Once the images are removed, set down everything else in the listing below exactly.
------------------------------
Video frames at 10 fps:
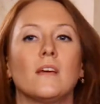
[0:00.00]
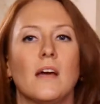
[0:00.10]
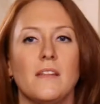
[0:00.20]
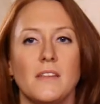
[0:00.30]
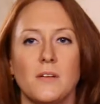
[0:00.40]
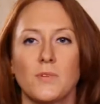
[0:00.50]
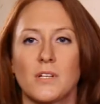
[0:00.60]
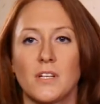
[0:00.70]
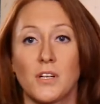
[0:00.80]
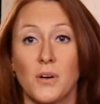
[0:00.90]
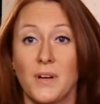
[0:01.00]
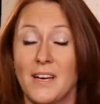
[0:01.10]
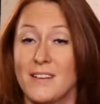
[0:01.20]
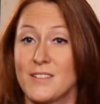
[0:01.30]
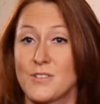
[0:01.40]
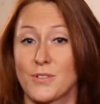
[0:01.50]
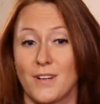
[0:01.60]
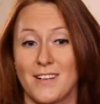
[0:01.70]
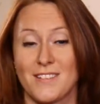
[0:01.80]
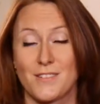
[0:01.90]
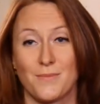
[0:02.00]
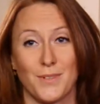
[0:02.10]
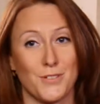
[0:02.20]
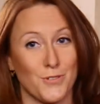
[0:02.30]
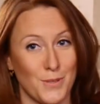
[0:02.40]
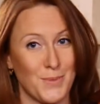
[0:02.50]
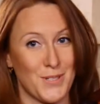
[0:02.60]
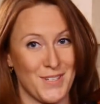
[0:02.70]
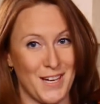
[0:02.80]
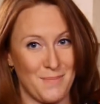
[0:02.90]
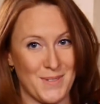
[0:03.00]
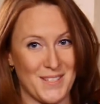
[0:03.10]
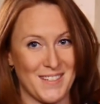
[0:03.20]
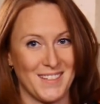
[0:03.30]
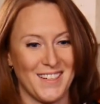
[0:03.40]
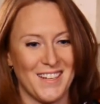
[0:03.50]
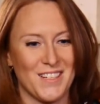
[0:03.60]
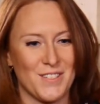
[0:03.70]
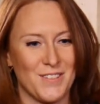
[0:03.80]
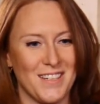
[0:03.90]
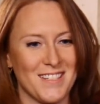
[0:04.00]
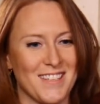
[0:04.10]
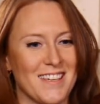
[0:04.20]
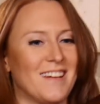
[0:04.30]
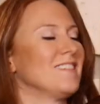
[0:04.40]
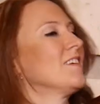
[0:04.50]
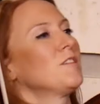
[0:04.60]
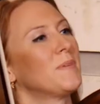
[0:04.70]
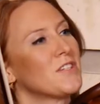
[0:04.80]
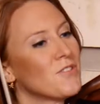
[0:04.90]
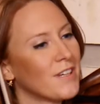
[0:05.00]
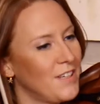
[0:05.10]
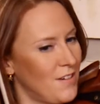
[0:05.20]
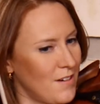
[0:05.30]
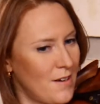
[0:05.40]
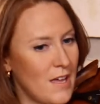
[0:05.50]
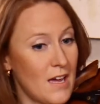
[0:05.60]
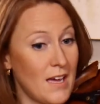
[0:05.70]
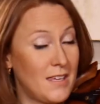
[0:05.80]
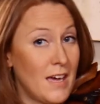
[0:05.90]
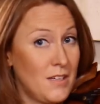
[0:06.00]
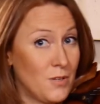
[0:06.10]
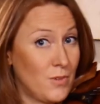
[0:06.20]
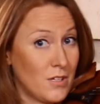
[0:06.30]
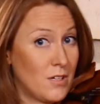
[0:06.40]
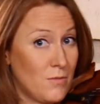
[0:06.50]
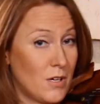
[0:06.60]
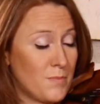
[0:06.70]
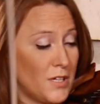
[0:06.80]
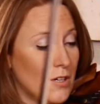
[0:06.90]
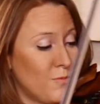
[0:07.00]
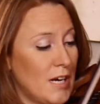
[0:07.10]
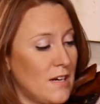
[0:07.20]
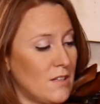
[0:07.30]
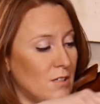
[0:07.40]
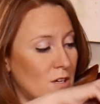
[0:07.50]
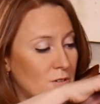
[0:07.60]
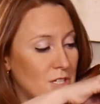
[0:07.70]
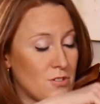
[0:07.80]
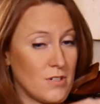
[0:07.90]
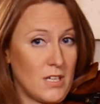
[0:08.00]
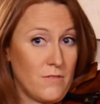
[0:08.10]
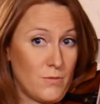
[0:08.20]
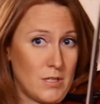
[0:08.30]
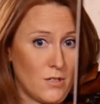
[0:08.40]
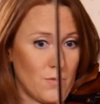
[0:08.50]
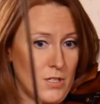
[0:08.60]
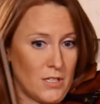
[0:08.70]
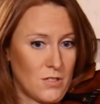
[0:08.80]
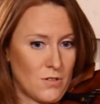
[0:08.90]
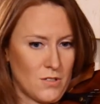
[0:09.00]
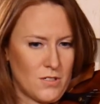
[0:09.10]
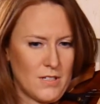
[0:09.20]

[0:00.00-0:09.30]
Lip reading: And then we're going to go ahead and try some triple stops. So these get a little bit trickier. Again, you're going to want to put your weight on the lowest string even when you're rolling the chord.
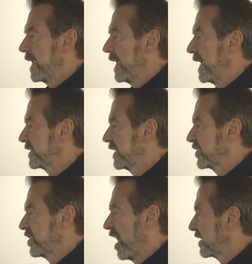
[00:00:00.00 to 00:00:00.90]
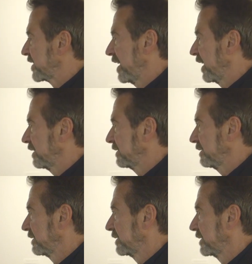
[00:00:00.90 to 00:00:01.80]
it's exhausting,
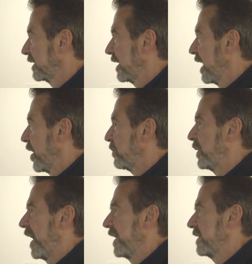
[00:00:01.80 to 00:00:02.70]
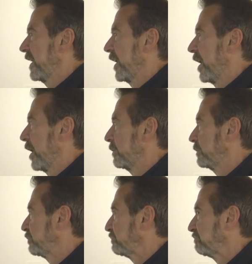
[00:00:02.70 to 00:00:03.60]
but you
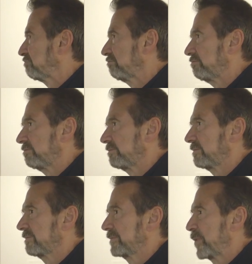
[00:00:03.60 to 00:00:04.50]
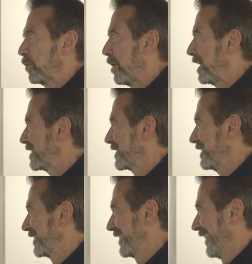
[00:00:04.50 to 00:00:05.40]
know, what
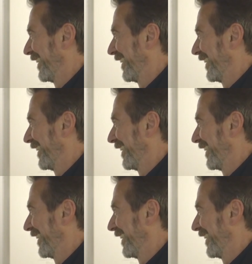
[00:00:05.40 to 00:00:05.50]
isn't?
------------------------------
**Worked solution**:
Video frames at 10 fps:
[0:00.00]
[0:00.10]
[0:00.20]
[0:00.30]
[0:00.40]
[0:00.50]
[0:00.60]
[0:00.70]
[0:00.80]
[0:00.90]
[0:01.00]
[0:01.10]
[0:01.20]
[0:01.30]
[0:01.40]
[0:01.50]
[0:01.60]
[0:01.70]
[0:01.80]
[0:01.90]
[0:02.00]
[0:02.10]
[0:02.20]
[0:02.30]
[0:02.40]
[0:02.50]
[0:02.60]
[0:02.70]
[0:02.80]
[0:02.90]
[0:03.00]
[0:03.10]
[0:03.20]
[0:03.30]
[0:03.40]
[0:03.50]
[0:03.60]
[0:03.70]
[0:03.80]
[0:03.90]
[0:04.00]
[0:04.10]
[0:04.20]
[0:04.30]
[0:04.40]
[0:04.50]
[0:04.60]
[0:04.70]
[0:04.80]
[0:04.90]
[0:05.00]
[0:05.10]
[0:05.20]
[0:05.30]
[0:05.40]
[0:05.50]
[0:05.60]
[0:05.70]
[0:05.80]
[0:05.90]
[0:06.00]
[0:06.10]
[0:06.20]
[0:06.30]
[0:06.40]
[0:06.50]
[0:06.60]
[0:06.70]
[0:06.80]
[0:06.90]
[0:07.00]
[0:07.10]
[0:07.20]
[0:07.30]
[0:07.40]
[0:07.50]
[0:07.60]
[0:07.70]
[0:07.80]
[0:07.90]
[0:08.00]
[0:08.10]
[0:08.20]
[0:08.30]
[0:08.40]
[0:08.50]
[0:08.60]
[0:08.70]
[0:08.80]
[0:08.90]
[0:09.00]
[0:09.10]
[0:09.20]

[0:00.00-0:09.30]
Lip reading: And then we're going to go ahead and try some triple stops. So these get a little bit trickier. Again, you're going to want to put your weight on the lowest string even when you're rolling the chord.
[00:00:00.00 to 00:00:00.90]
[00:00:00.90 to 00:00:01.80]
it's exhausting,
[00:00:01.80 to 00:00:02.70]
[00:00:02.70 to 00:00:03.60]
but you
[00:00:03.60 to 00:00:04.50]
[00:00:04.50 to 00:00:05.40]
know, what
[00:00:05.40 to 00:00:05.50]
isn't?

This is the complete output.